On Wed 05-04-17 23:02:14, Michal Hocko wrote:
[...]
> OK, I was staring into the code and I guess I finally understand what is
> going on here. Looking at arch_add_memory->...->register_mem_sect_under_node
> was just misleading. I am still not 100% sure why but we try to do the
> same thing later from register_one_node->link_mem_sections for nodes
> which were offline. I should have noticed this path before. And here
> is the difference from the previous code. We are past arch_add_memory
> and that path used to do __add_zone which among other things will also
> resize node boundaries. I am not doing that anymore because I postpone
> that to the onlining phase. Jeez this code is so convoluted my head
> spins.
> 
> I am not really sure how to fix this. I suspect register_mem_sect_under_node
> should just ignore the online state of the node. But I wouldn't
> be all that surprised if this had some subtle reason as well. An
> alternative would be to actually move register_mem_sect_under_node out
> of register_new_memory and move it up the call stack, most probably to
> add_memory_resource. We have the range and can map it to the memblock
> and so will not rely on the node range. I will sleep over it and
> hopefully come up with something tomorrow.
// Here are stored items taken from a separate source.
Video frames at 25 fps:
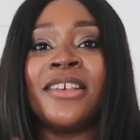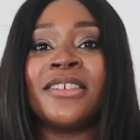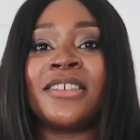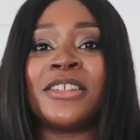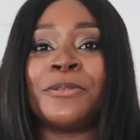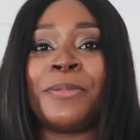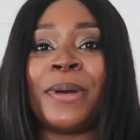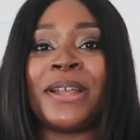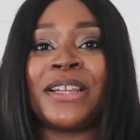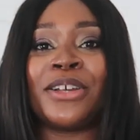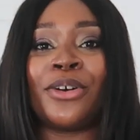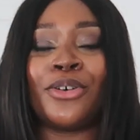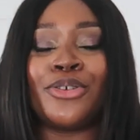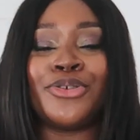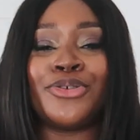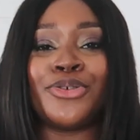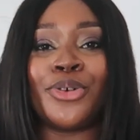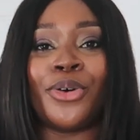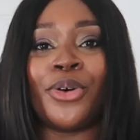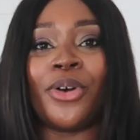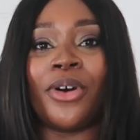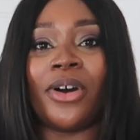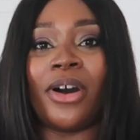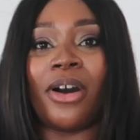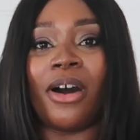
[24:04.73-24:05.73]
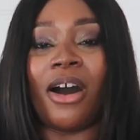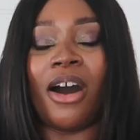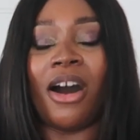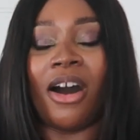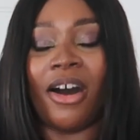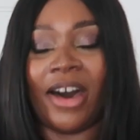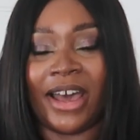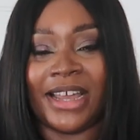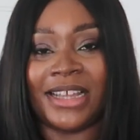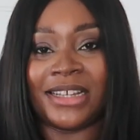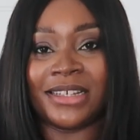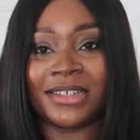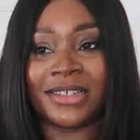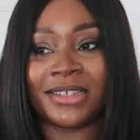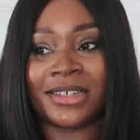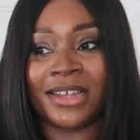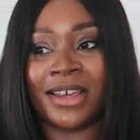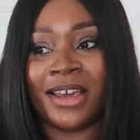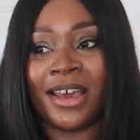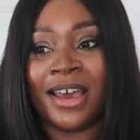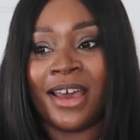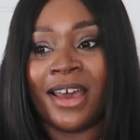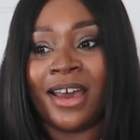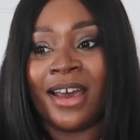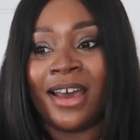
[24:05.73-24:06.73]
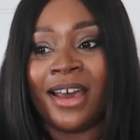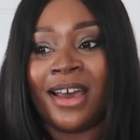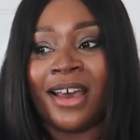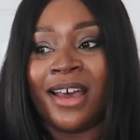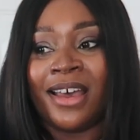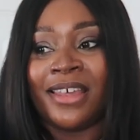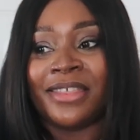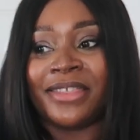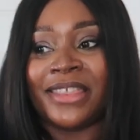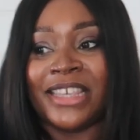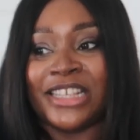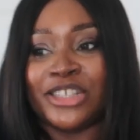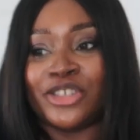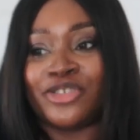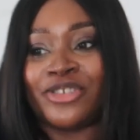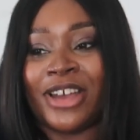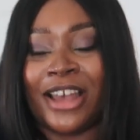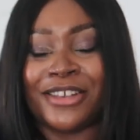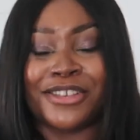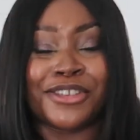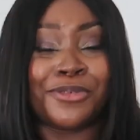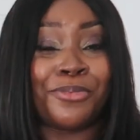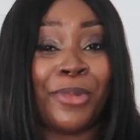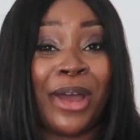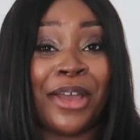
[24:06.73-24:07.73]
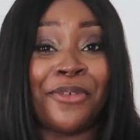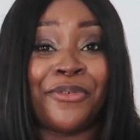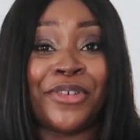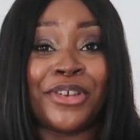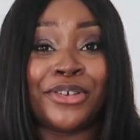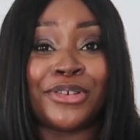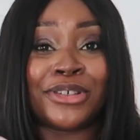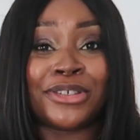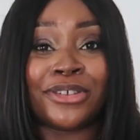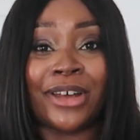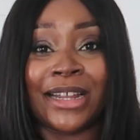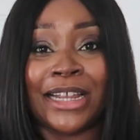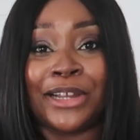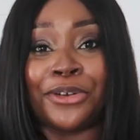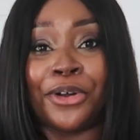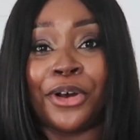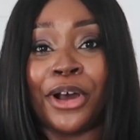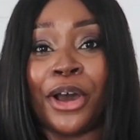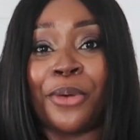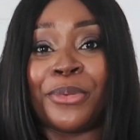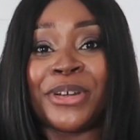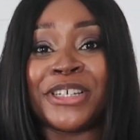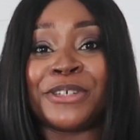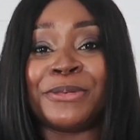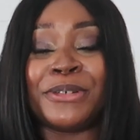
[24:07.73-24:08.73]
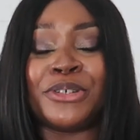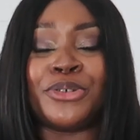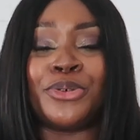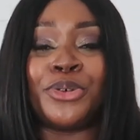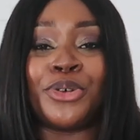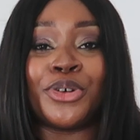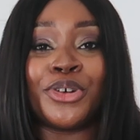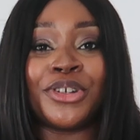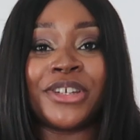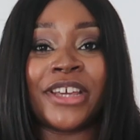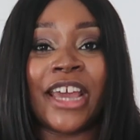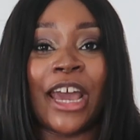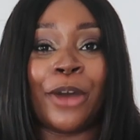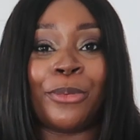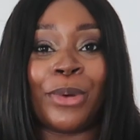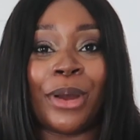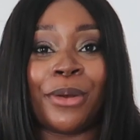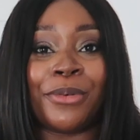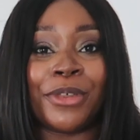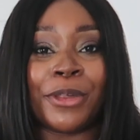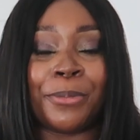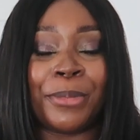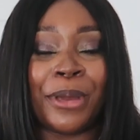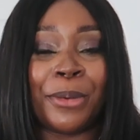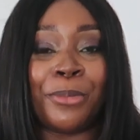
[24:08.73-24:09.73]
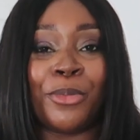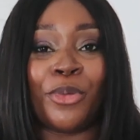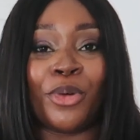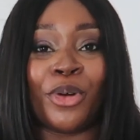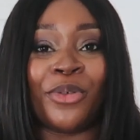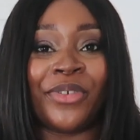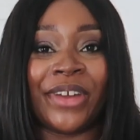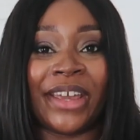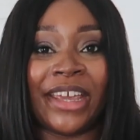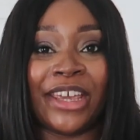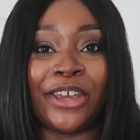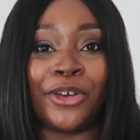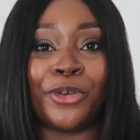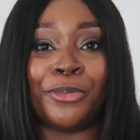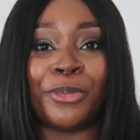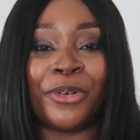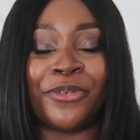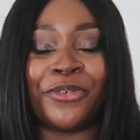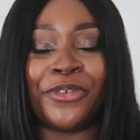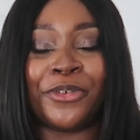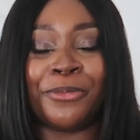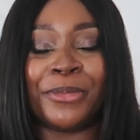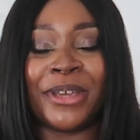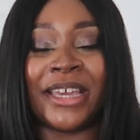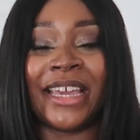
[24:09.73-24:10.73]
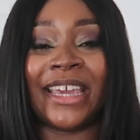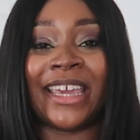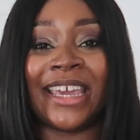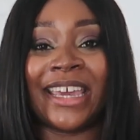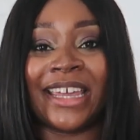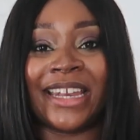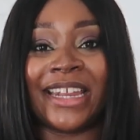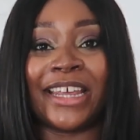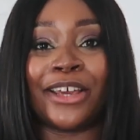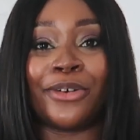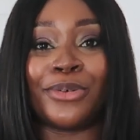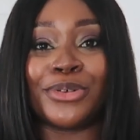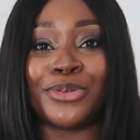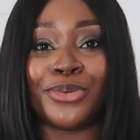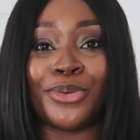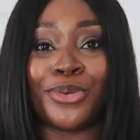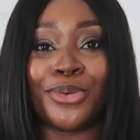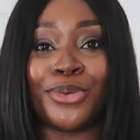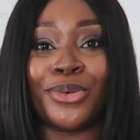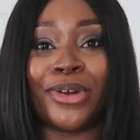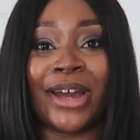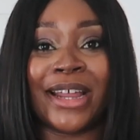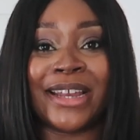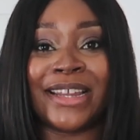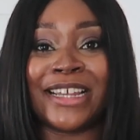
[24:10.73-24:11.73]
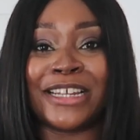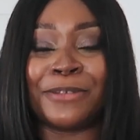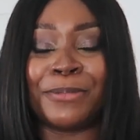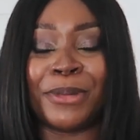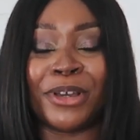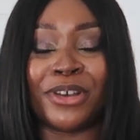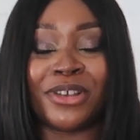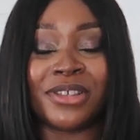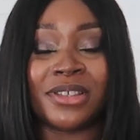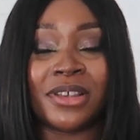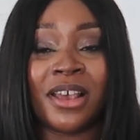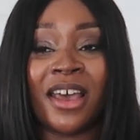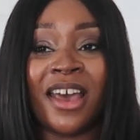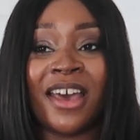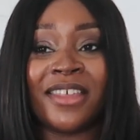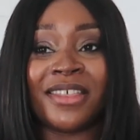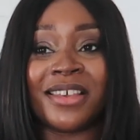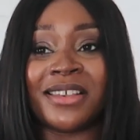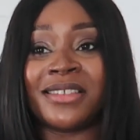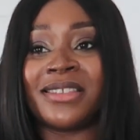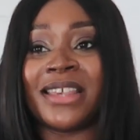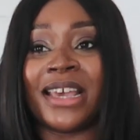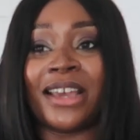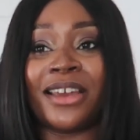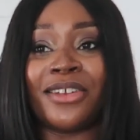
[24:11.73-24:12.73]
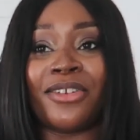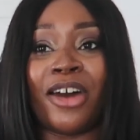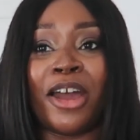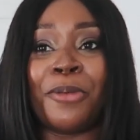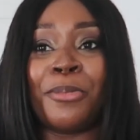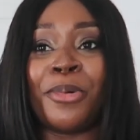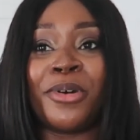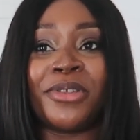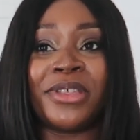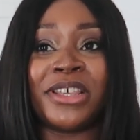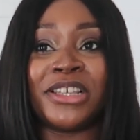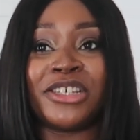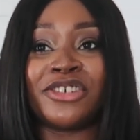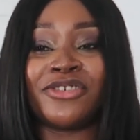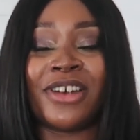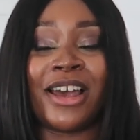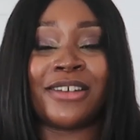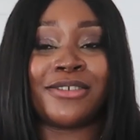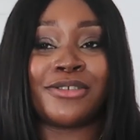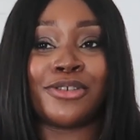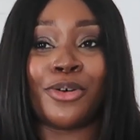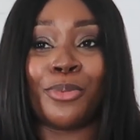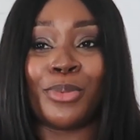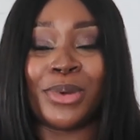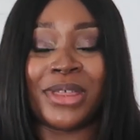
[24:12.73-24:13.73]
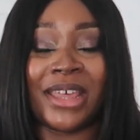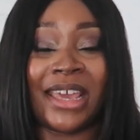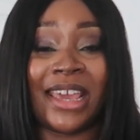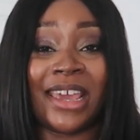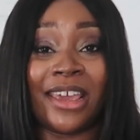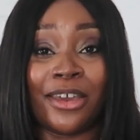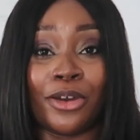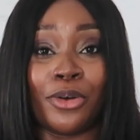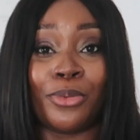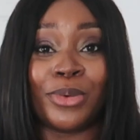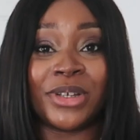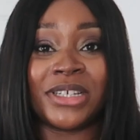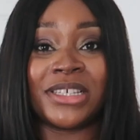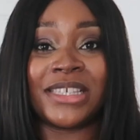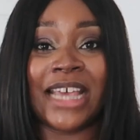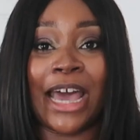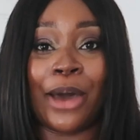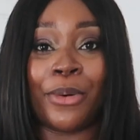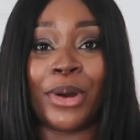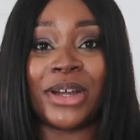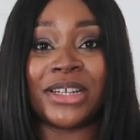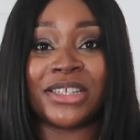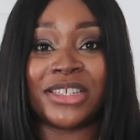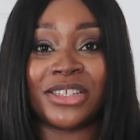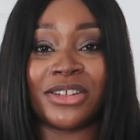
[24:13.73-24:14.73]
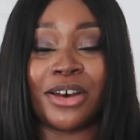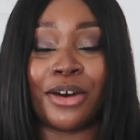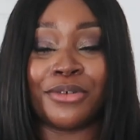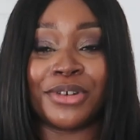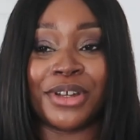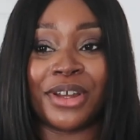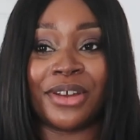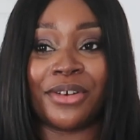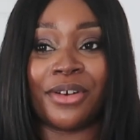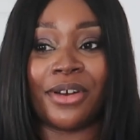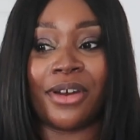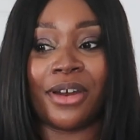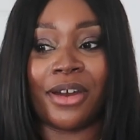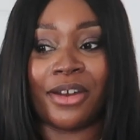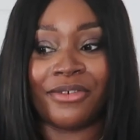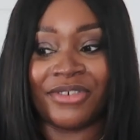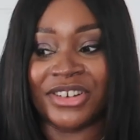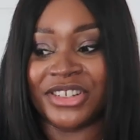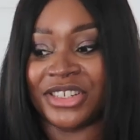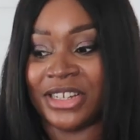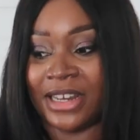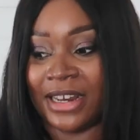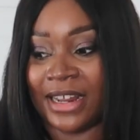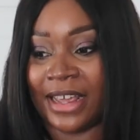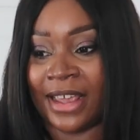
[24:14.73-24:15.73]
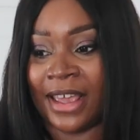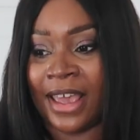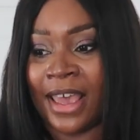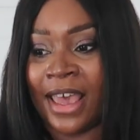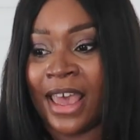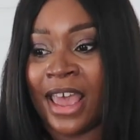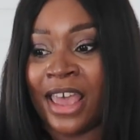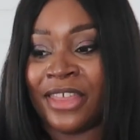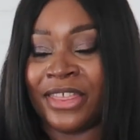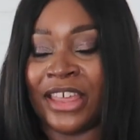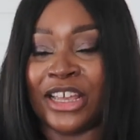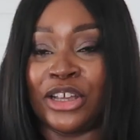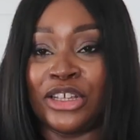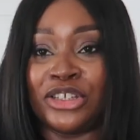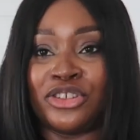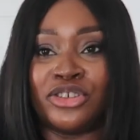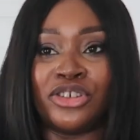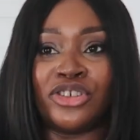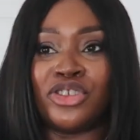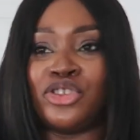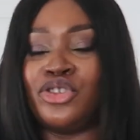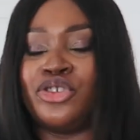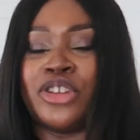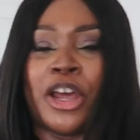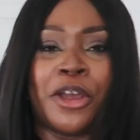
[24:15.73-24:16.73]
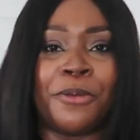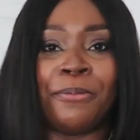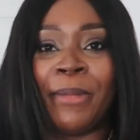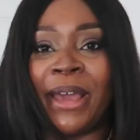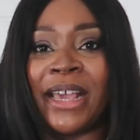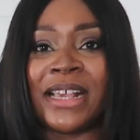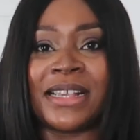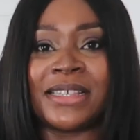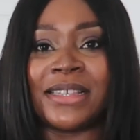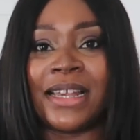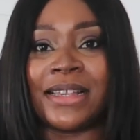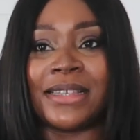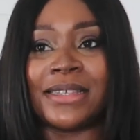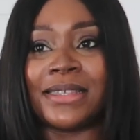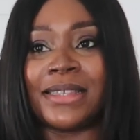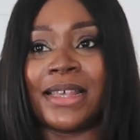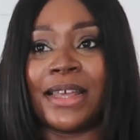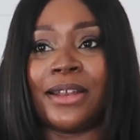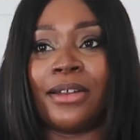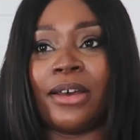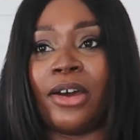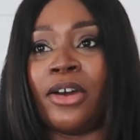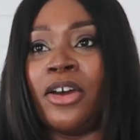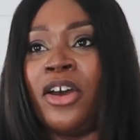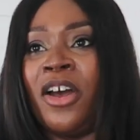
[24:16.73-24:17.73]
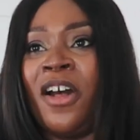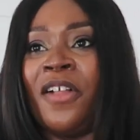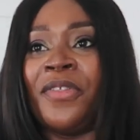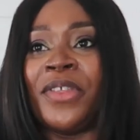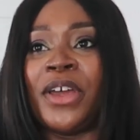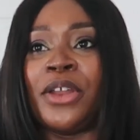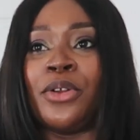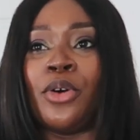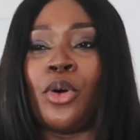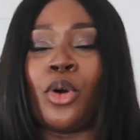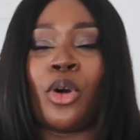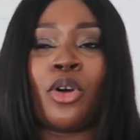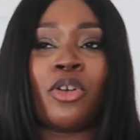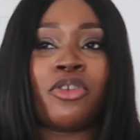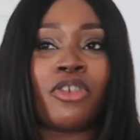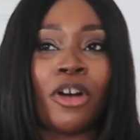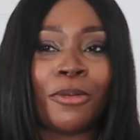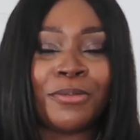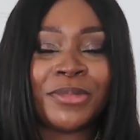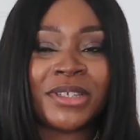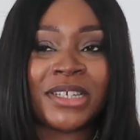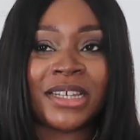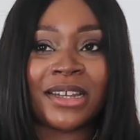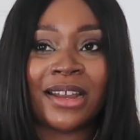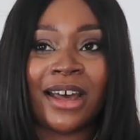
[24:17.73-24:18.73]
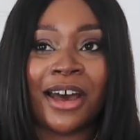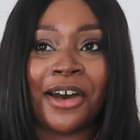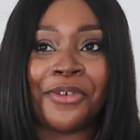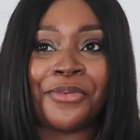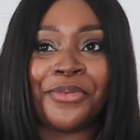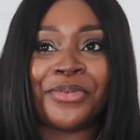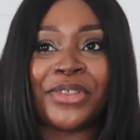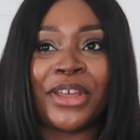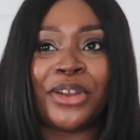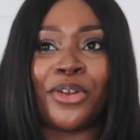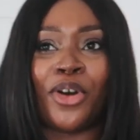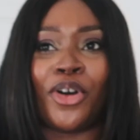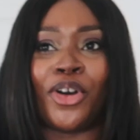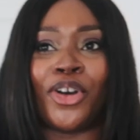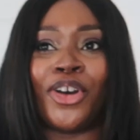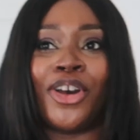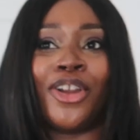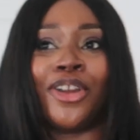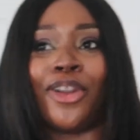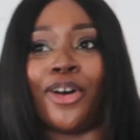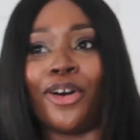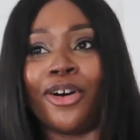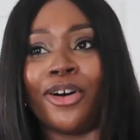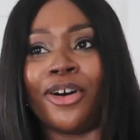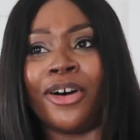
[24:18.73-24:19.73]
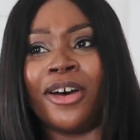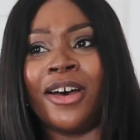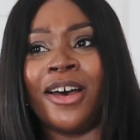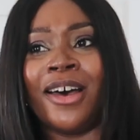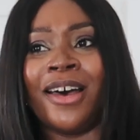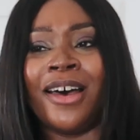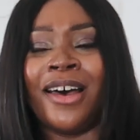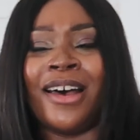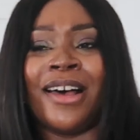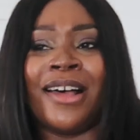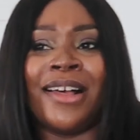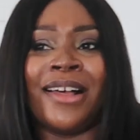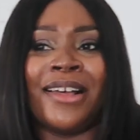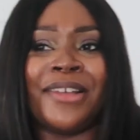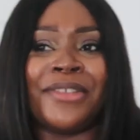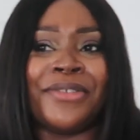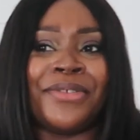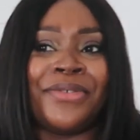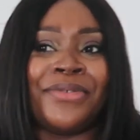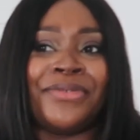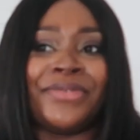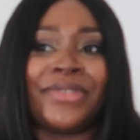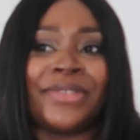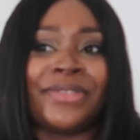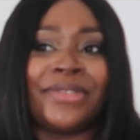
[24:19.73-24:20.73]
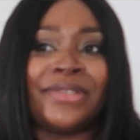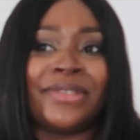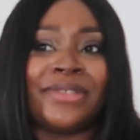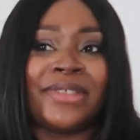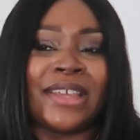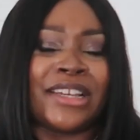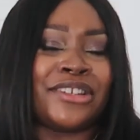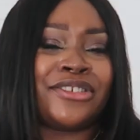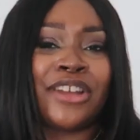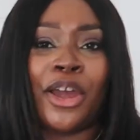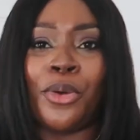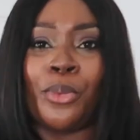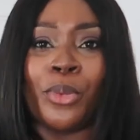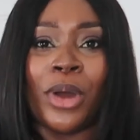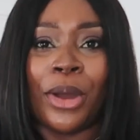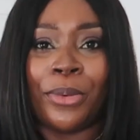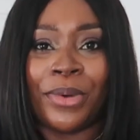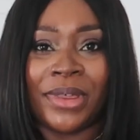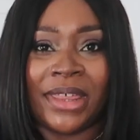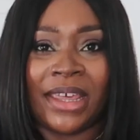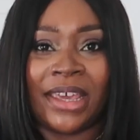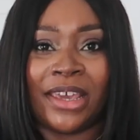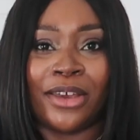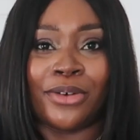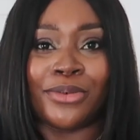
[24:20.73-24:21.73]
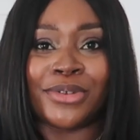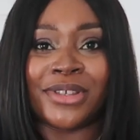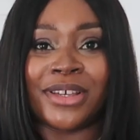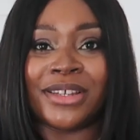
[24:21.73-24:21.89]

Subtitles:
So depending on your height, these trousers might fit you slightly longer, which means you could get away with a bit more of a heel. But for me, a kitten heel is all I need, because the second I put these trousers on with a heel, which is how I'd styled it originally, they just don't make sense. They're not cropped enough, they're not culotte, they don't work with a heel.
OK, so this is the most sensible way I was able to come up with. I
didn't get to test it yet but from the above analysis it should work.
---
>From 6c99a3284ea70262e3f25cbe71826a57aeaa7ffd Mon Sep 17 00:00:00 2001
From: Michal Hocko <mhocko@suse.com>
Date: Thu, 6 Apr 2017 11:59:37 +0200
Subject: [PATCH] mm, memory_hotplug: split up register_one_node

Memory hotplug (add_memory_resource) has to reinitialize node
infrastructure if the node is offline (one which went through the
complete add_memory(); remove_memory() cycle). That involves node
registration to the kobj infrastructure (register_node), the proper
association with cpus (register_cpu_under_node) and finally creation of
node<->memblock symlinks (link_mem_sections).

The last part requires to know node_start_pfn and node_spanned_pages
which we currently have but a leter patch will postpone this
initialization to the onlining phase which happens later. In fact
we do not need to rely on the early initialization even now because
we know which range is currently hot added.

Split register_one_node into core which does all the common work for
the boot time NUMA initialization and the hotplug (__register_one_node).
register_one_node keeps the full initialization while hotplug calls
__register_one_node and manually calls link_mem_sections for the proper
range.

This shouldn't introduce any functional change.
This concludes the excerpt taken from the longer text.